The identification of Wolbachia sequences in the testes of an An. gambiae male prompted us to analyse the remaining mosquito specimens collected from the same mating swarms in the three villages. To this aim, a more sensitive PCR-based amplification and sequencing of a 16S rRNA gene segment comprising three variable regions (V6, V7 and V8) was utilized to specifically detect Wolbachia in ovaries and testes dissected from the remaining 51 mating couples, using previously validated primers16. The mosquito carcasses were also examined using the same method. Out of the 102 mosquitoes analysed, 11 were positive for Wolbachia 16S rRNA, leading to a frequency of infection of 10.8% similarly distributed between males and females (5 males and 6 females) (Supplementary Table 1). Interestingly, Wolbachia sequences were PCR amplified from either the reproductive tissues or from the carcasses, but never from both, with the exception of one male, where 16S sequences were identified by high-throughput sequencing in the testes and by PCR in the carcass. Although sequences corresponding to these endosymbionts were more prevalent in M mosquitoes, the difference in frequency between the two species was not statistically significant (12.8% in M samples compared with 4.2% in S samples). We also amplified DNA from fourth instar larvae collected from the same three villages (100 specimens from Soumousso, 80 specimens from VK5 and 70 specimens from VK7) using the same primer sets described above. Wolbachia sequences were found in five larval samples (three from Soumousso, one from VK5 and one from VK7), suggesting occurrence of maternal transmission (Supplementary Table 2).

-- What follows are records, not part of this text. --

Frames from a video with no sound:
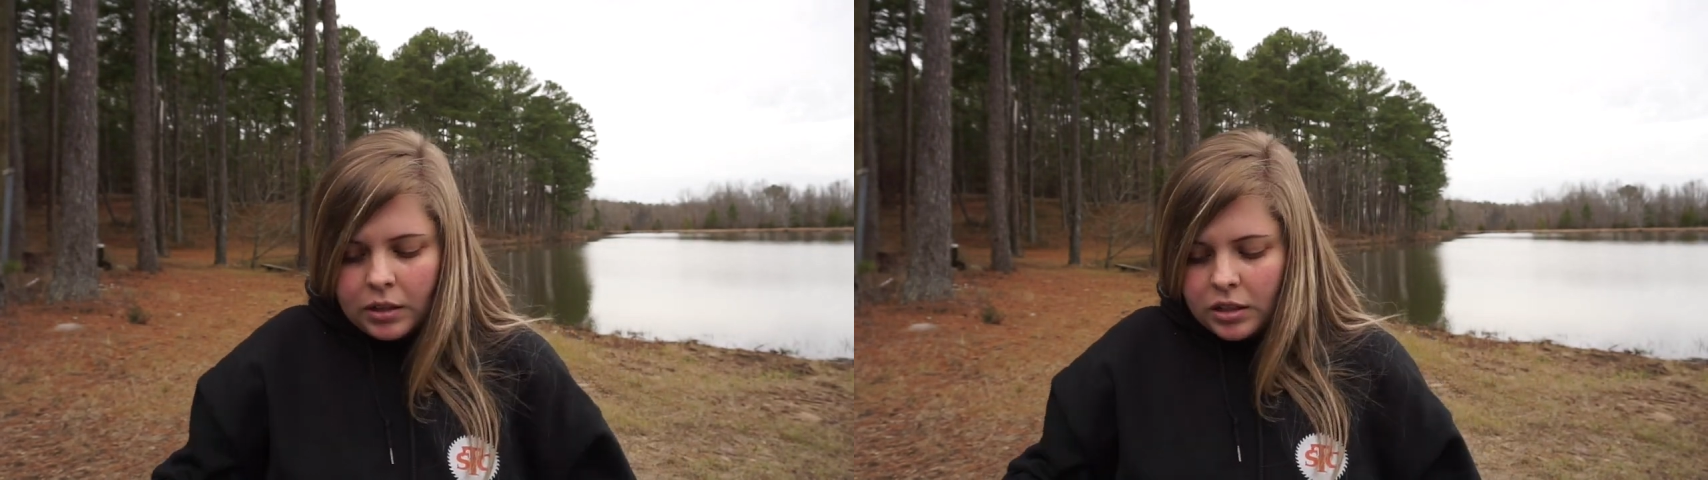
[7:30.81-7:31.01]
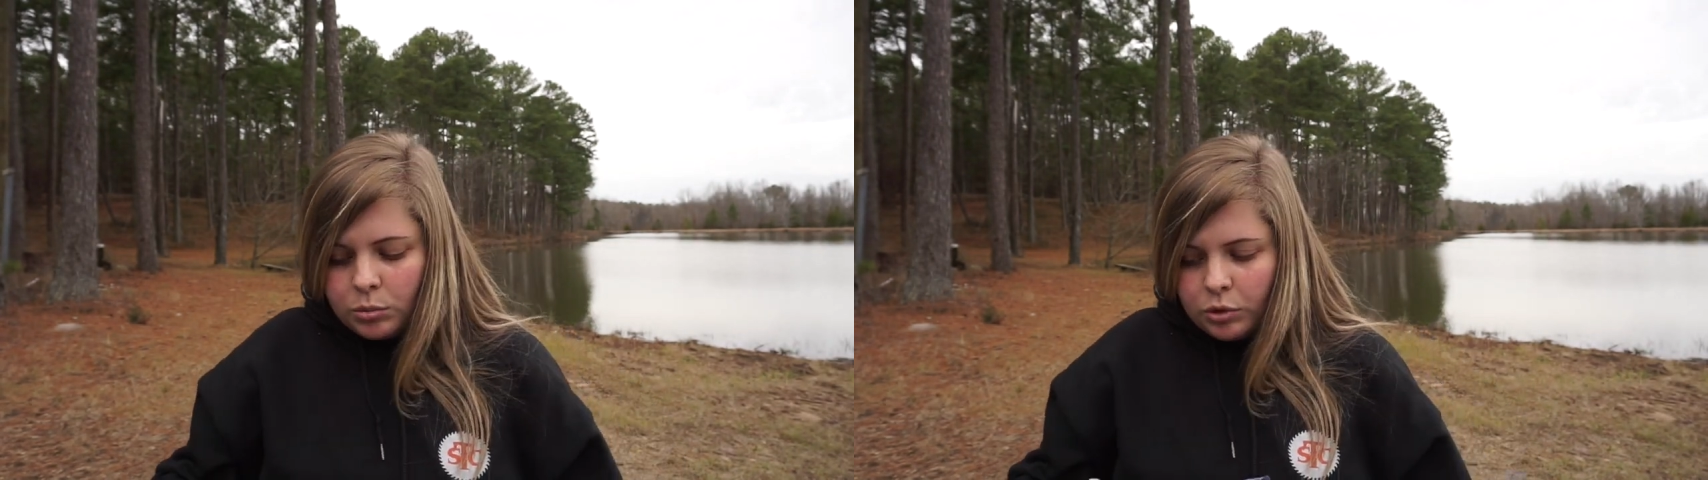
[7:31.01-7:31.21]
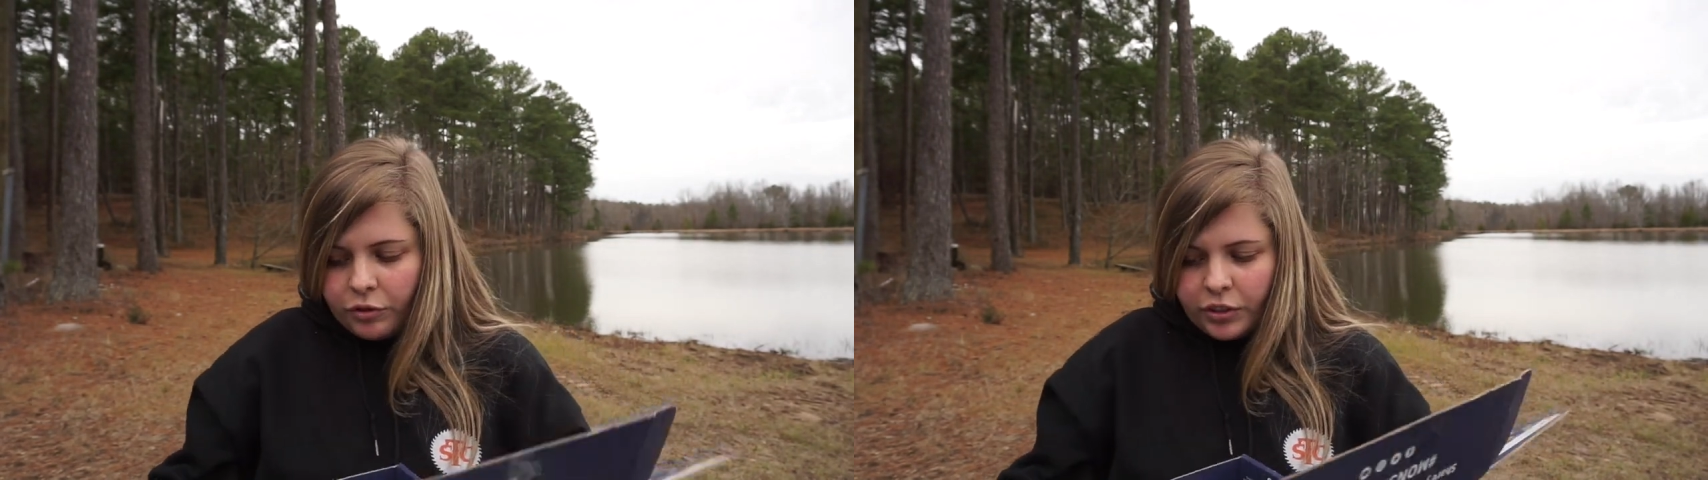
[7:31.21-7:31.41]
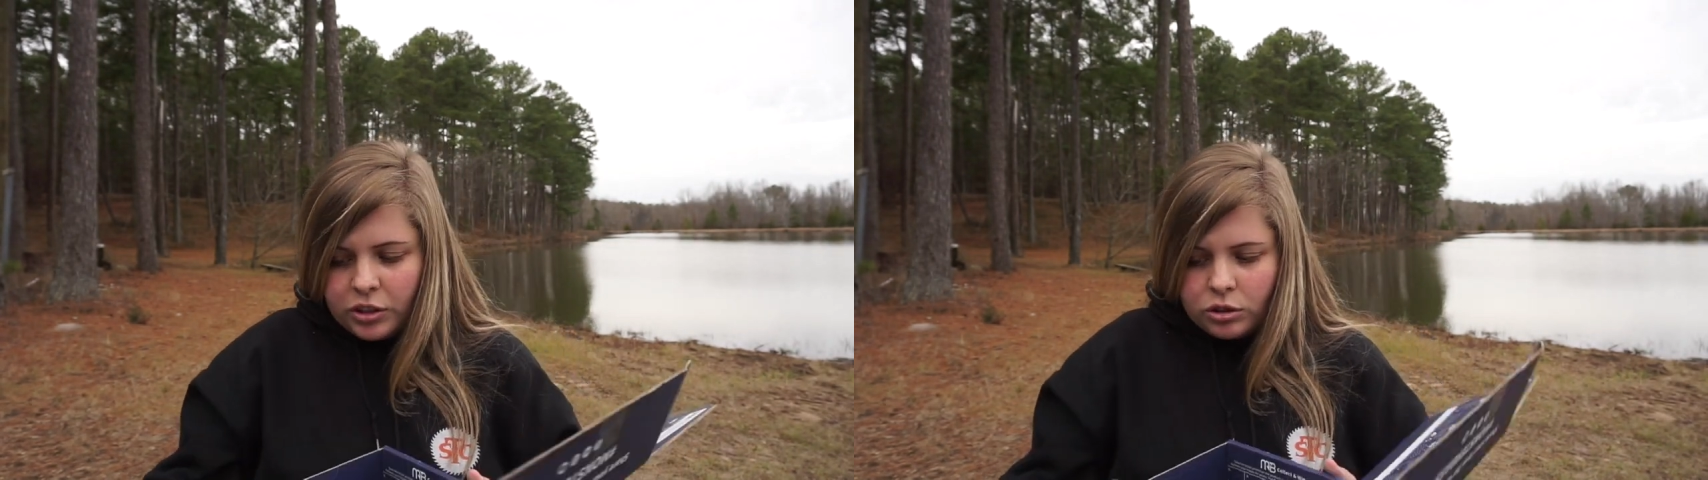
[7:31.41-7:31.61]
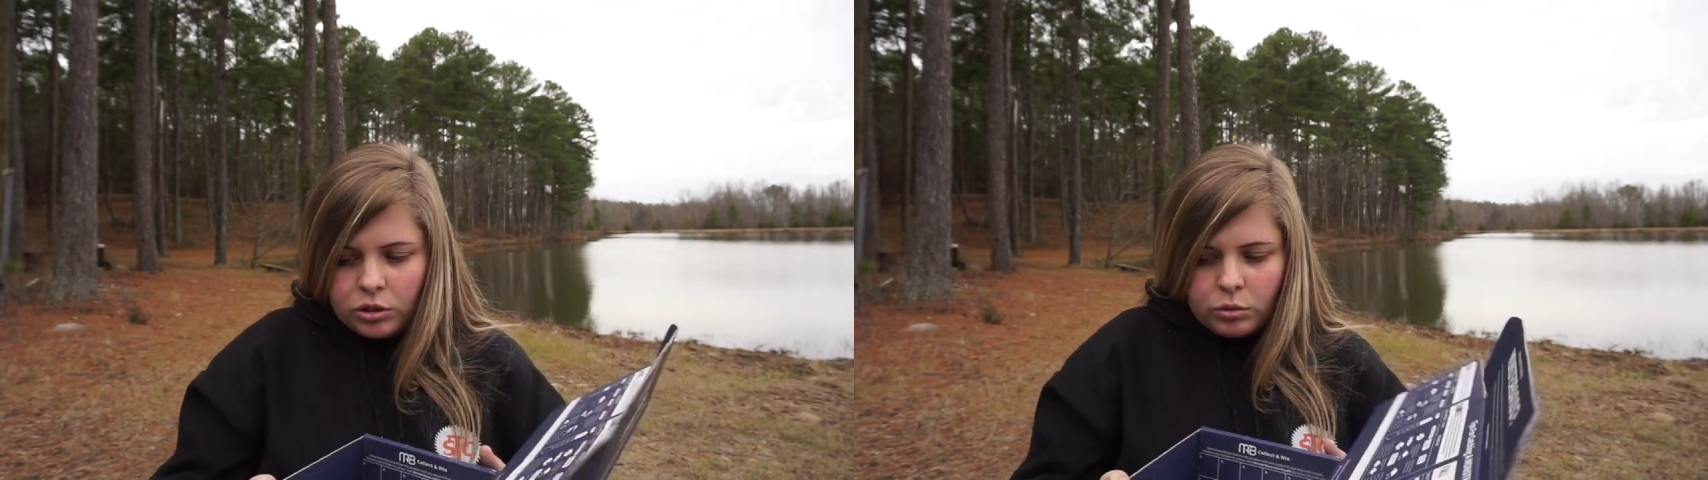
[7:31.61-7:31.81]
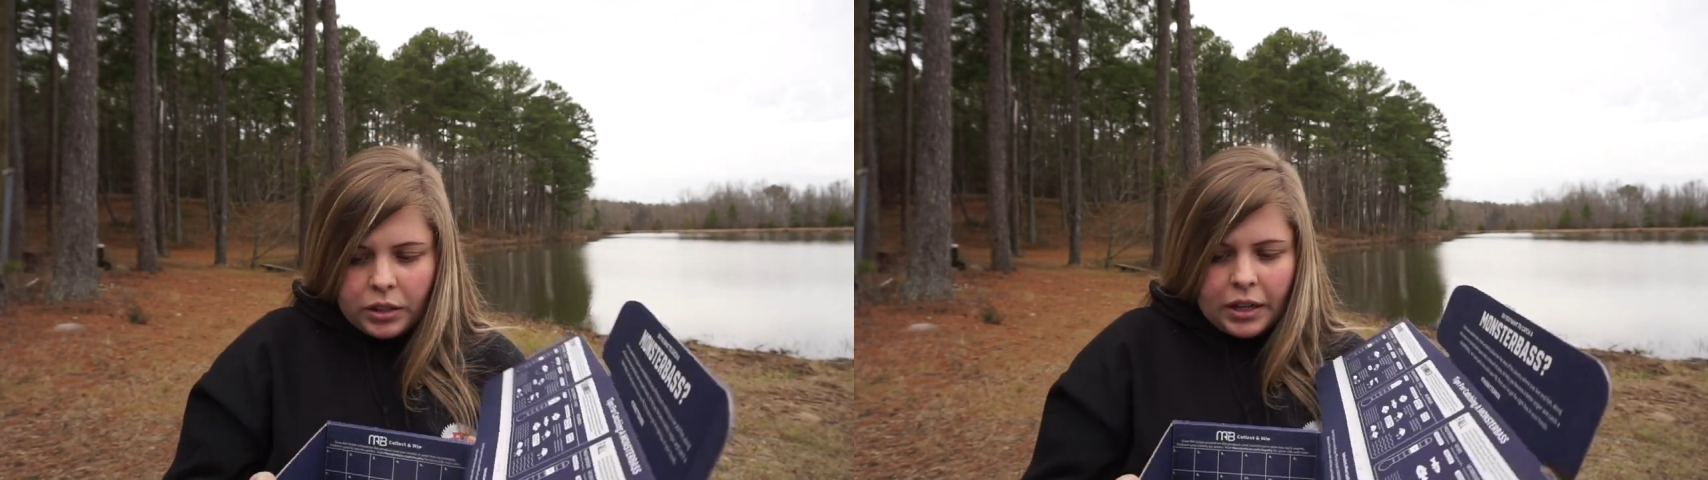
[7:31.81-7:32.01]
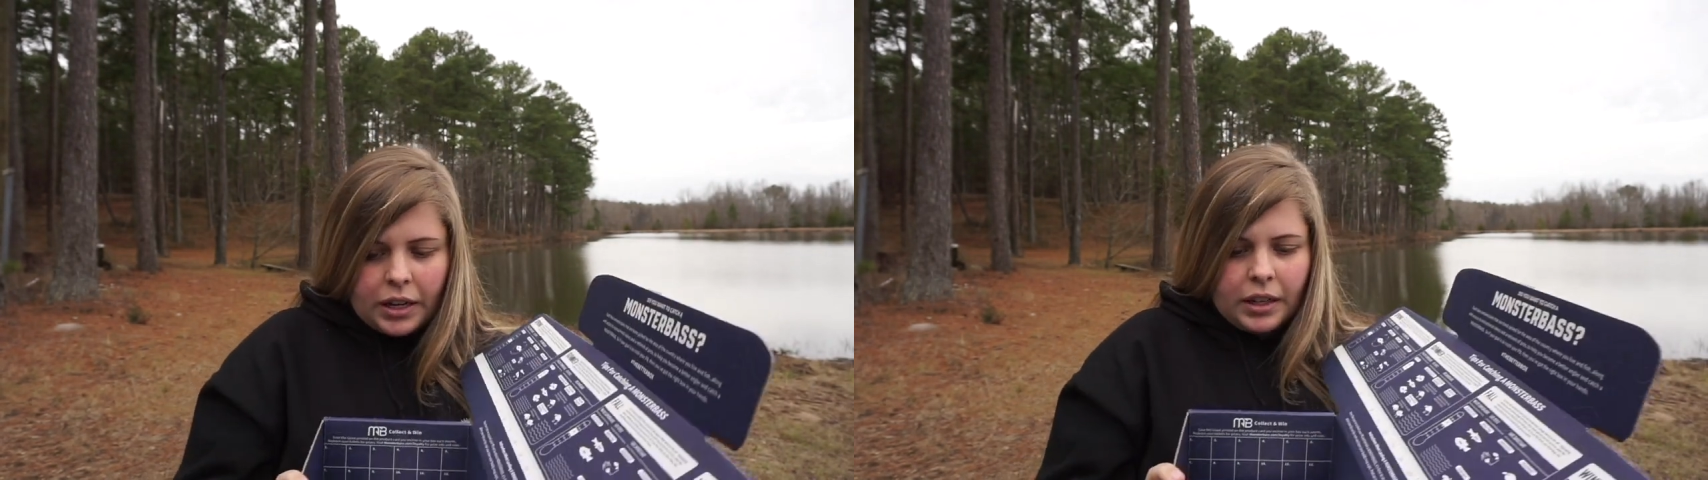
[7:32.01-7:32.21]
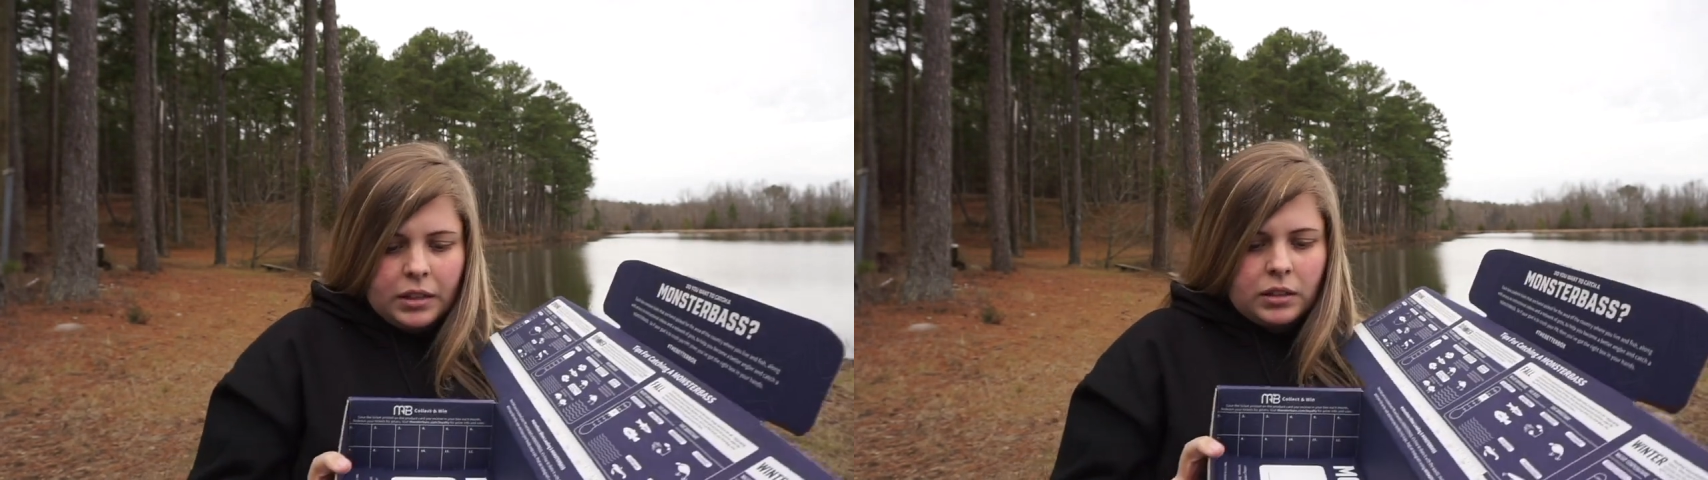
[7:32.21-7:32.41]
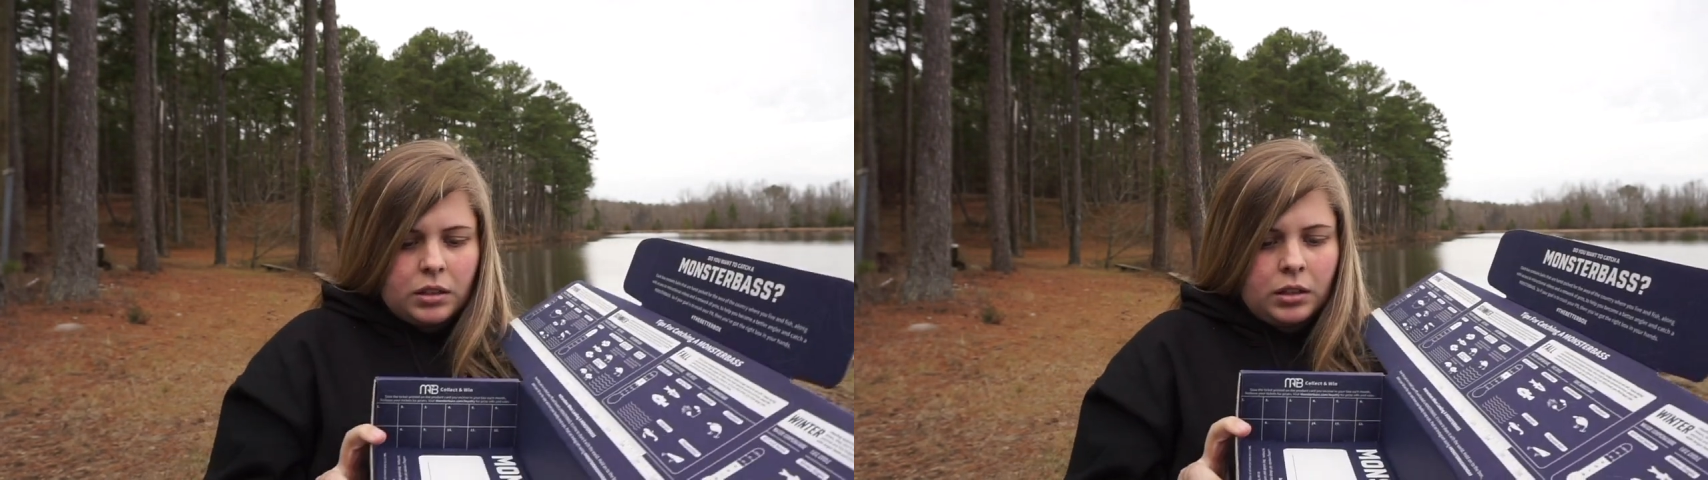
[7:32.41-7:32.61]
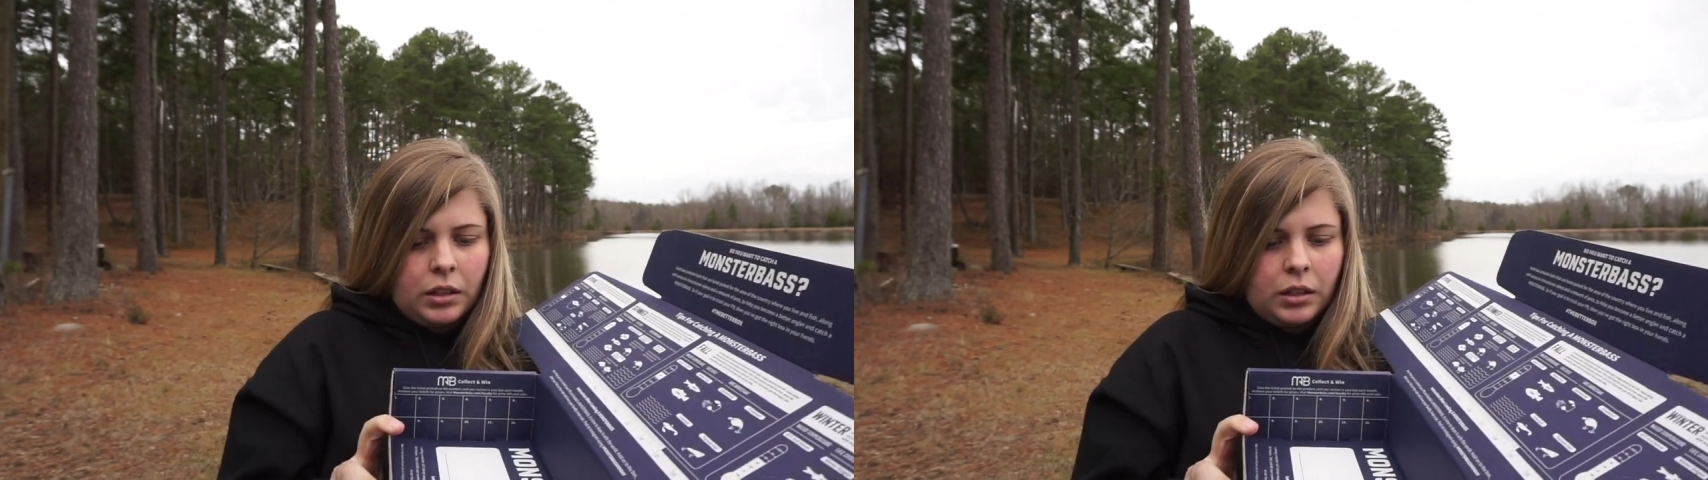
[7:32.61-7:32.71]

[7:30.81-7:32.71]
Some more features we got.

Wolbachia sequences group into two different clusters

Analysis of the amplified regions determined the presence of at least two distinct clusters of Wolbachia sequences (Supplementary Fig. 1). One cluster was identical to the reference strains wAlbB isolated from A. albopictus17, while the second was closely related to several wPip strains isolated from Culex mosquitoes and Drosophila species18. The wAlbB-like cluster was detected only in reproductive tissues (ovaries and testes), while wPip-like sequences were more widespread and were found in ovaries, carcasses and whole larvae (Supplementary Fig. 1). Although these Wolbachia ribosomal sequences are not host specific, the identification of two distinct clusters suggests the occurrence of independent Wolbachia infections in An. gambiae, as observed in other hosts19.

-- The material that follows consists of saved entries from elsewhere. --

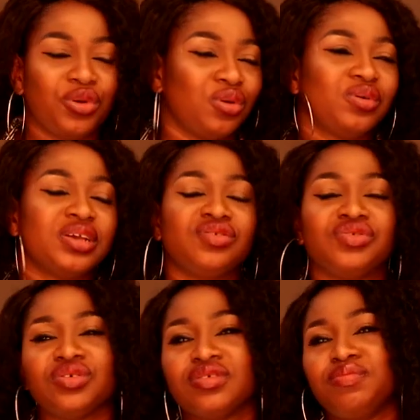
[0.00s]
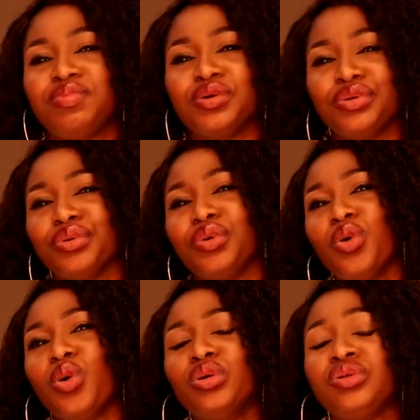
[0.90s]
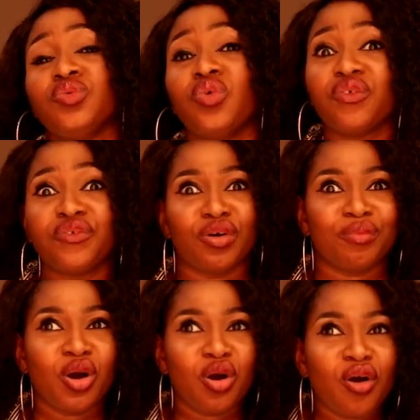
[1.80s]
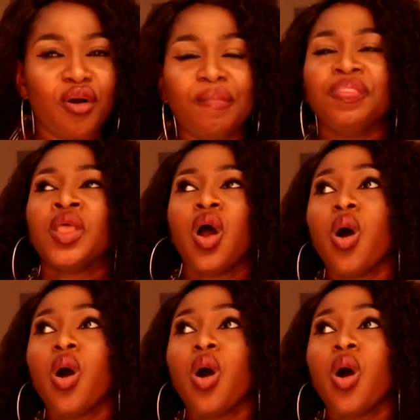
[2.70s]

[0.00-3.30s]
you're looking to just be on your own, to work from home,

We next analysed the distribution of the Wolbachia sequences among the different villages. A larger number of positive individuals were isolated from mating swarms in VK5, where 7 out of the 36 collected mosquitoes showed evidence of infection (19.4%). The other 4 positive samples were found in VK7 (3 samples out of 42, 7.1%) and Soumousso (1 sample out of 24, 4.2%) (Supplementary Table 1). Strikingly, six of the seven positive samples isolated from VK5 had been collected in just two of the seven mating swarms analysed in that village (Supplementary Table 1). If confirmed, such clustering of Wolbachia-positive individuals in specific swarms would suggest that ecological and environmental factors might play a key role in the establishment of Wolbachia infections in the An. gambiae host.

The Wolbachia strain belongs to a new phylogenetic group

To expand the 16S rRNA-based analysis and better characterize the Wolbachia strain found in An. gambiae, we performed whole-genome shotgun (WGS) metagenomic sequencing of two of the Wolbachia-positive samples from mosquito ovaries (Supplementary Table 3). Sequences corresponding to the An. gambiae genome were screened out, and a pipeline for detecting Wolbachia-specific sequences based on the unique marker approach was applied20 (see Methods). A total of 571 reads uniquely attributable to Wolbachia were detected (Fig. 3a,b, Supplementary Fig. 3a,b) with 86±3.9 and 87.0±4.4% average identity for the two samples analysed, which is in line with the sequence divergence observed for Wolbachia strains in different supergroups (Supplementary Fig. 2). These sequences matched 134 Wolbachia genes belonging to different functional categories (Fig. 3c, Supplementary Fig. 3c). The majority of reads (32.2% on average across the two samples) matched genes from metabolic pathways, while a relevant number of reads (13.3%) corresponded to Wolbachia-specific transposases; this is in line with the observation that transposases abundantly populate the genome of Wolbachia strains from many insects including mosquitoes (for example, transposases correspond to 8.32% of all genes annotated in the wPip genome18). Alignment of our reads to eight fully or partially sequenced Wolbachia reference genomes (Supplementary Table 4) demonstrated that the strain identified here belongs to a potential Anopheles-specific phylogenetic supergroup, distinct from the arthropod-associated and evolutionarily related supergroups A and B (Fig. 3d, Supplementary Fig. 3D). We henceforth call this strain wAnga.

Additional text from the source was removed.